## Work task
Please reproduce the data exactly, excluding any pictures it contains.

---------- Record excerpts ----------

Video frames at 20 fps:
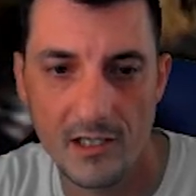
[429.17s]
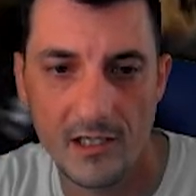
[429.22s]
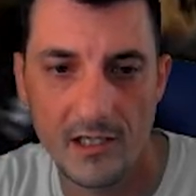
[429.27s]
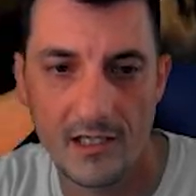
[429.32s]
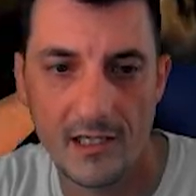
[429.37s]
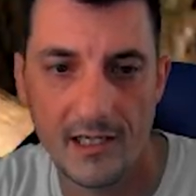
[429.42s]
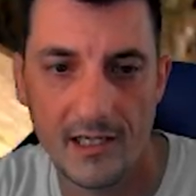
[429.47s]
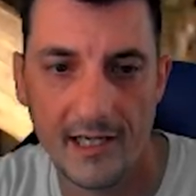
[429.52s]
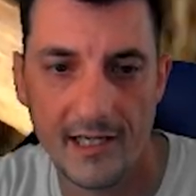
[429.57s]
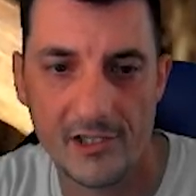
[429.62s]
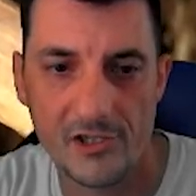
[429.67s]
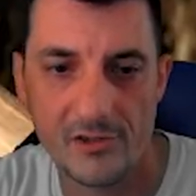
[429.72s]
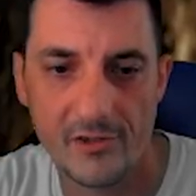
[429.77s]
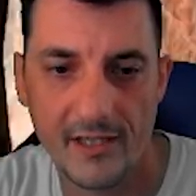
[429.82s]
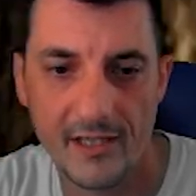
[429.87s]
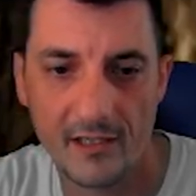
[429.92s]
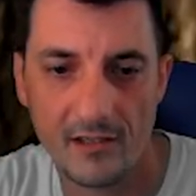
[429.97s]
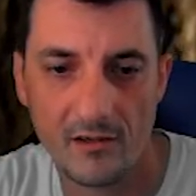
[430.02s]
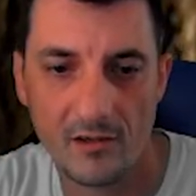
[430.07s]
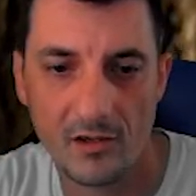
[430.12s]
And as you
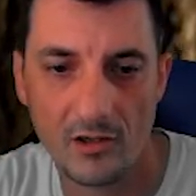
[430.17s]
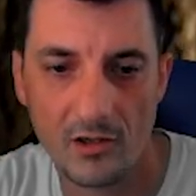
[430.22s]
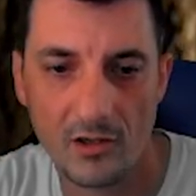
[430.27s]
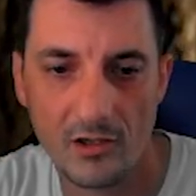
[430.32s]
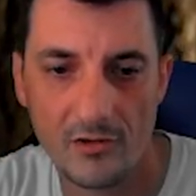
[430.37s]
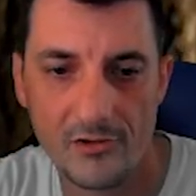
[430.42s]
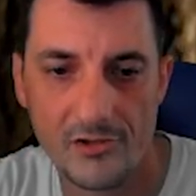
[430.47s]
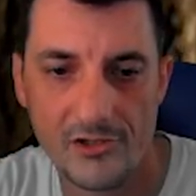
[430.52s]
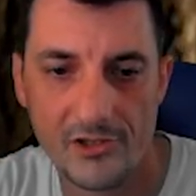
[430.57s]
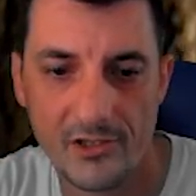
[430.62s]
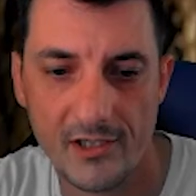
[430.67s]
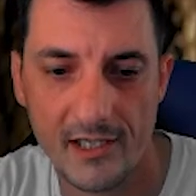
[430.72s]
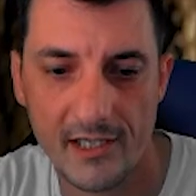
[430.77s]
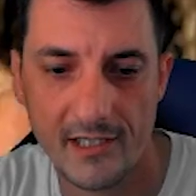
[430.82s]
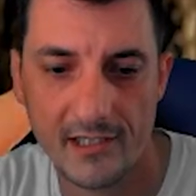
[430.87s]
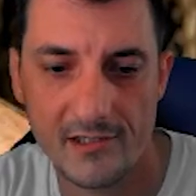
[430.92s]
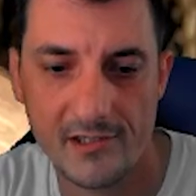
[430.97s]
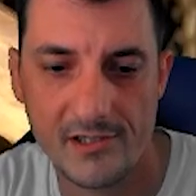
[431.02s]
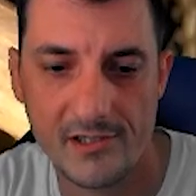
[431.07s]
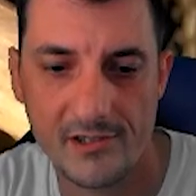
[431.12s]
get closer
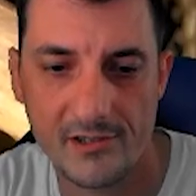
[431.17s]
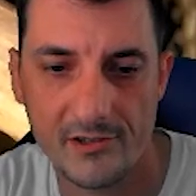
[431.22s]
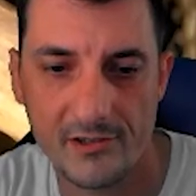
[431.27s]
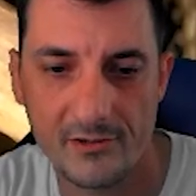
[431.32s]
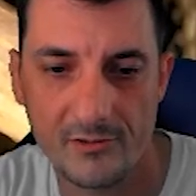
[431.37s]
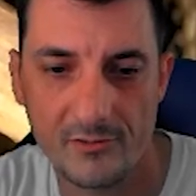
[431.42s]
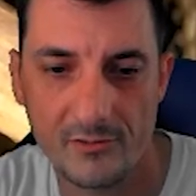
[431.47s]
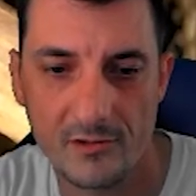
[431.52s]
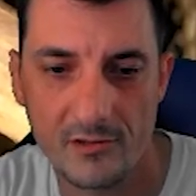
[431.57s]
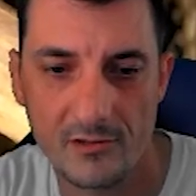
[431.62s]
into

----------

## Answer
Video frames at 20 fps:
[429.17s]
[429.22s]
[429.27s]
[429.32s]
[429.37s]
[429.42s]
[429.47s]
[429.52s]
[429.57s]
[429.62s]
[429.67s]
[429.72s]
[429.77s]
[429.82s]
[429.87s]
[429.92s]
[429.97s]
[430.02s]
[430.07s]
[430.12s]
And as you
[430.17s]
[430.22s]
[430.27s]
[430.32s]
[430.37s]
[430.42s]
[430.47s]
[430.52s]
[430.57s]
[430.62s]
[430.67s]
[430.72s]
[430.77s]
[430.82s]
[430.87s]
[430.92s]
[430.97s]
[431.02s]
[431.07s]
[431.12s]
get closer
[431.17s]
[431.22s]
[431.27s]
[431.32s]
[431.37s]
[431.42s]
[431.47s]
[431.52s]
[431.57s]
[431.62s]
into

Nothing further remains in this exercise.